**Information**.

# # # # #

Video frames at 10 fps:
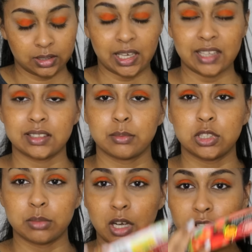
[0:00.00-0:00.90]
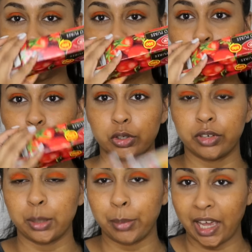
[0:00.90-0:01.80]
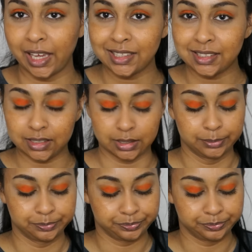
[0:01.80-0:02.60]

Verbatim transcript: get some tomato puree paste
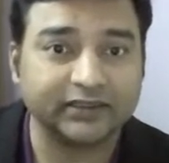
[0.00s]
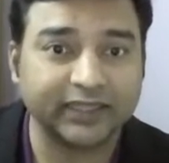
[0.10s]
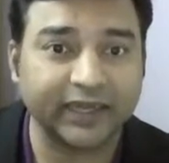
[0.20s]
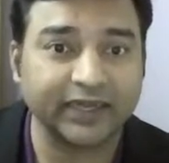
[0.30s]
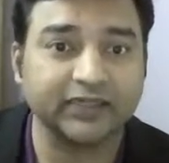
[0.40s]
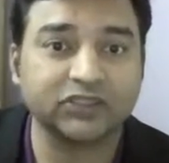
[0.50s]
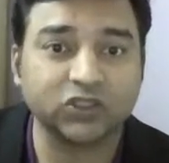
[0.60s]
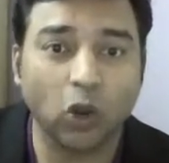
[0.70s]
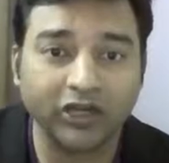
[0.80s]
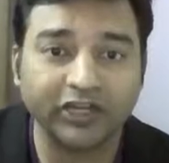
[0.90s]
Second is
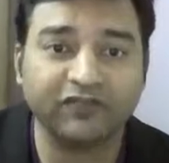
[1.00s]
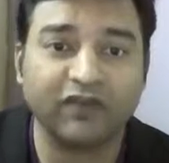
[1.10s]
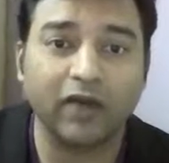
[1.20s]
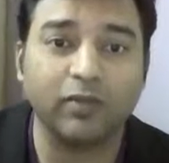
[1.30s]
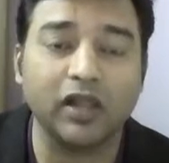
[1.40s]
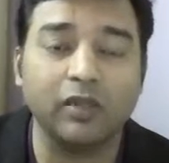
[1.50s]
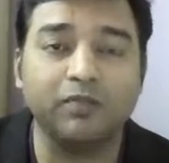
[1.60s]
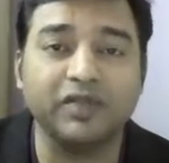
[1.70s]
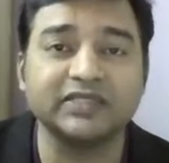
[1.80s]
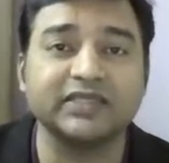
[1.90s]

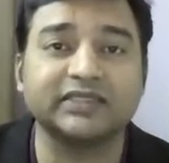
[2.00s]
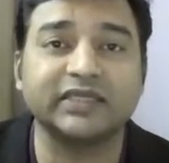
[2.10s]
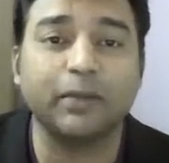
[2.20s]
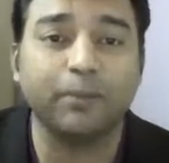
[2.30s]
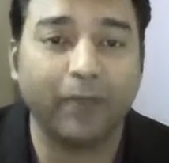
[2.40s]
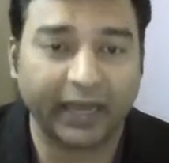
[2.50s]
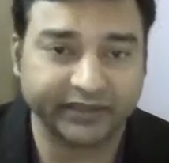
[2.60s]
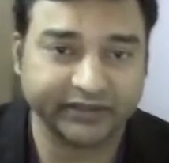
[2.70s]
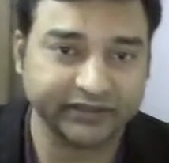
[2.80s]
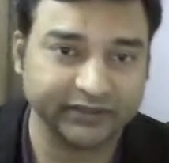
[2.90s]
quantifiable business
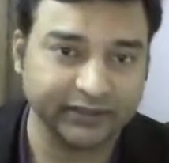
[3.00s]
impact,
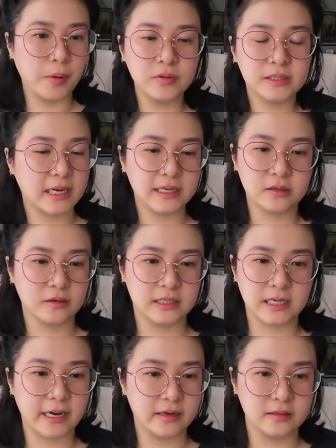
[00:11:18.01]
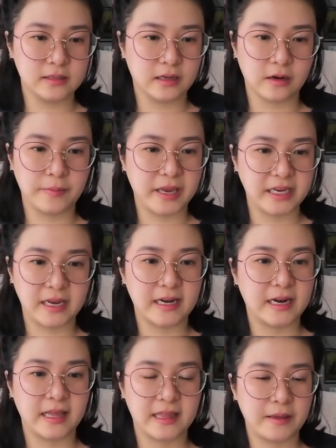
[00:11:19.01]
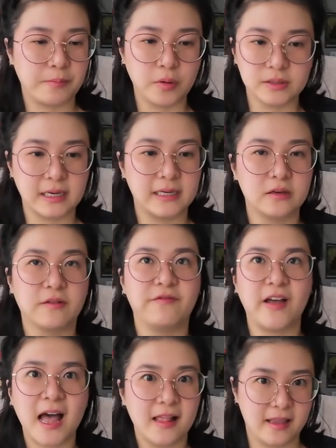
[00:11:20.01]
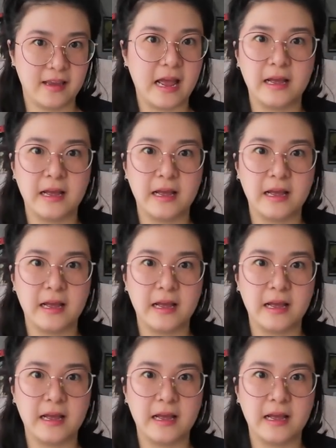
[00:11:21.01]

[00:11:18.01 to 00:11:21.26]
Both sides are entitled to their opinion, and I think both sides are valid,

# # # # #

**Try it**.
Return every entry word for word, leaving the pictures out.

**Solution to the problem**.
Video frames at 10 fps:
[0:00.00-0:00.90]
[0:00.90-0:01.80]
[0:01.80-0:02.60]

Verbatim transcript: get some tomato puree paste
[0.00s]
[0.10s]
[0.20s]
[0.30s]
[0.40s]
[0.50s]
[0.60s]
[0.70s]
[0.80s]
[0.90s]
Second is
[1.00s]
[1.10s]
[1.20s]
[1.30s]
[1.40s]
[1.50s]
[1.60s]
[1.70s]
[1.80s]
[1.90s]

[2.00s]
[2.10s]
[2.20s]
[2.30s]
[2.40s]
[2.50s]
[2.60s]
[2.70s]
[2.80s]
[2.90s]
quantifiable business
[3.00s]
impact,
[00:11:18.01]
[00:11:19.01]
[00:11:20.01]
[00:11:21.01]

[00:11:18.01 to 00:11:21.26]
Both sides are entitled to their opinion, and I think both sides are valid,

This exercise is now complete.